┌──
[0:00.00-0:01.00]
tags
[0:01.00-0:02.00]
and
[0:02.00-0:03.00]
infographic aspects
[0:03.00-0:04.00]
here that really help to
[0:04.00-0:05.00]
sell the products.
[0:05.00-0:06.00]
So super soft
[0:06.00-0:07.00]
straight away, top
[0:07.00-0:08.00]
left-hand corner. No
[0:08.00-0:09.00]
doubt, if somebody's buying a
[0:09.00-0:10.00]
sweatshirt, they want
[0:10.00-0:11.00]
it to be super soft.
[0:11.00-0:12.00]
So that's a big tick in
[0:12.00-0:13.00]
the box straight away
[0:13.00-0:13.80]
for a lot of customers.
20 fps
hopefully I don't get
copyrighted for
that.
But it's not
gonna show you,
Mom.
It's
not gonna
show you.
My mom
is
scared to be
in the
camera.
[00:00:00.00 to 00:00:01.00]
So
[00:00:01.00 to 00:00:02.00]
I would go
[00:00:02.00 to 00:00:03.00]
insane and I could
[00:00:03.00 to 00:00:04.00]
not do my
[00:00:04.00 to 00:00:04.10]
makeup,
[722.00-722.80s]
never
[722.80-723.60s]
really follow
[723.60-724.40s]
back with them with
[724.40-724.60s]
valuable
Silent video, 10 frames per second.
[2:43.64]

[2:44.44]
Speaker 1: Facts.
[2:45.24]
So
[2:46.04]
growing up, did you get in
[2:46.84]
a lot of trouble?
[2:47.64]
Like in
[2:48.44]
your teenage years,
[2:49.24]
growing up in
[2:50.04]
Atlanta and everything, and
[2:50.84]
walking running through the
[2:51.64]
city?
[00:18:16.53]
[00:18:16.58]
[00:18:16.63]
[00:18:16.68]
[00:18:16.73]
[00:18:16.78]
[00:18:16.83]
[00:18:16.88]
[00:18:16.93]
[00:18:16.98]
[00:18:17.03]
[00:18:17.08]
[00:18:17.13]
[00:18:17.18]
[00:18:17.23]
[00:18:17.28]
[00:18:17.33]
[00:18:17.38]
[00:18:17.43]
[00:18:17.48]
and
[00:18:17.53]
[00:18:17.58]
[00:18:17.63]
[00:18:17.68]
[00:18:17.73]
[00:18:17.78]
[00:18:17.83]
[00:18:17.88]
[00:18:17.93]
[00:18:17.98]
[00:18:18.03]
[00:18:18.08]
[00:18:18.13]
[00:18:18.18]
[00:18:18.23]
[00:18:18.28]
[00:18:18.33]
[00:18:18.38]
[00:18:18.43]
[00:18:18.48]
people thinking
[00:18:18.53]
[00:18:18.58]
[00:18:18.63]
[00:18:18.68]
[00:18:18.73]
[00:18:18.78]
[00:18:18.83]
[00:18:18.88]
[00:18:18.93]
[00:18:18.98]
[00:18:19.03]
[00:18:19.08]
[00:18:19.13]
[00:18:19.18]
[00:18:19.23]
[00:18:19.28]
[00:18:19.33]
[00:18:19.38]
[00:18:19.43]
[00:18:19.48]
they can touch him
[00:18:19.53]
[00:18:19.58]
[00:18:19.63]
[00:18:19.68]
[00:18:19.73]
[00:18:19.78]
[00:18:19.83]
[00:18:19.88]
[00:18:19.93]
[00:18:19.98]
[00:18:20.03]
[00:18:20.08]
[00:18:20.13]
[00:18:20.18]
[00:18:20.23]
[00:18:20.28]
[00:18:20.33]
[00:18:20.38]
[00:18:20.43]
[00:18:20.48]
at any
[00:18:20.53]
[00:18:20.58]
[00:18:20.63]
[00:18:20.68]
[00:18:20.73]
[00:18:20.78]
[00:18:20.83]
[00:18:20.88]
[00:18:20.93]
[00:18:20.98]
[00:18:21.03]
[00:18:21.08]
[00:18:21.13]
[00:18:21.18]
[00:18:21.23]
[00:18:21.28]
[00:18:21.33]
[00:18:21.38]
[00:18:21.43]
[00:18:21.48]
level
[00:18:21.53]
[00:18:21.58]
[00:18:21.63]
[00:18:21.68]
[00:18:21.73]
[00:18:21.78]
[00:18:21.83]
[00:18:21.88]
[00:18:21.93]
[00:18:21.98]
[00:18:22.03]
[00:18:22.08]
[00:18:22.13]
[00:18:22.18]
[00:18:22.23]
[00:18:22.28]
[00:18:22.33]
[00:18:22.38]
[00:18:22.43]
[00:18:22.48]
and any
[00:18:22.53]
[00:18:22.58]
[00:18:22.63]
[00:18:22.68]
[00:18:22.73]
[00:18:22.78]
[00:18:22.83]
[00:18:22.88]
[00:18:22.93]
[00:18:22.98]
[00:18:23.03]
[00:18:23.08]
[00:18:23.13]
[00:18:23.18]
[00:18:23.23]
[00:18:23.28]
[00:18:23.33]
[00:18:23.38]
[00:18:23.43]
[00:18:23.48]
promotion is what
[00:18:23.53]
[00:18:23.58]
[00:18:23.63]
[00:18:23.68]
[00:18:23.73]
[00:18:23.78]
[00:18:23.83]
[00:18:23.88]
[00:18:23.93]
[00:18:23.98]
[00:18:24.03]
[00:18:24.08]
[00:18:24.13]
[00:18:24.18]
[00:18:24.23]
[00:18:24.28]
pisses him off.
└──
ASSIGNED TASK » Of the lines above, output exactly those from the line bearing "[00:00:03.00 to 00:00:04.00]" through the line bearing "[00:18:19.08]", inclusive.

TASK ANSWER »
[00:00:03.00 to 00:00:04.00]
not do my
[00:00:04.00 to 00:00:04.10]
makeup,
[722.00-722.80s]
never
[722.80-723.60s]
really follow
[723.60-724.40s]
back with them with
[724.40-724.60s]
valuable
Silent video, 10 frames per second.
[2:43.64]

[2:44.44]
Speaker 1: Facts.
[2:45.24]
So
[2:46.04]
growing up, did you get in
[2:46.84]
a lot of trouble?
[2:47.64]
Like in
[2:48.44]
your teenage years,
[2:49.24]
growing up in
[2:50.04]
Atlanta and everything, and
[2:50.84]
walking running through the
[2:51.64]
city?
[00:18:16.53]
[00:18:16.58]
[00:18:16.63]
[00:18:16.68]
[00:18:16.73]
[00:18:16.78]
[00:18:16.83]
[00:18:16.88]
[00:18:16.93]
[00:18:16.98]
[00:18:17.03]
[00:18:17.08]
[00:18:17.13]
[00:18:17.18]
[00:18:17.23]
[00:18:17.28]
[00:18:17.33]
[00:18:17.38]
[00:18:17.43]
[00:18:17.48]
and
[00:18:17.53]
[00:18:17.58]
[00:18:17.63]
[00:18:17.68]
[00:18:17.73]
[00:18:17.78]
[00:18:17.83]
[00:18:17.88]
[00:18:17.93]
[00:18:17.98]
[00:18:18.03]
[00:18:18.08]
[00:18:18.13]
[00:18:18.18]
[00:18:18.23]
[00:18:18.28]
[00:18:18.33]
[00:18:18.38]
[00:18:18.43]
[00:18:18.48]
people thinking
[00:18:18.53]
[00:18:18.58]
[00:18:18.63]
[00:18:18.68]
[00:18:18.73]
[00:18:18.78]
[00:18:18.83]
[00:18:18.88]
[00:18:18.93]
[00:18:18.98]
[00:18:19.03]
[00:18:19.08]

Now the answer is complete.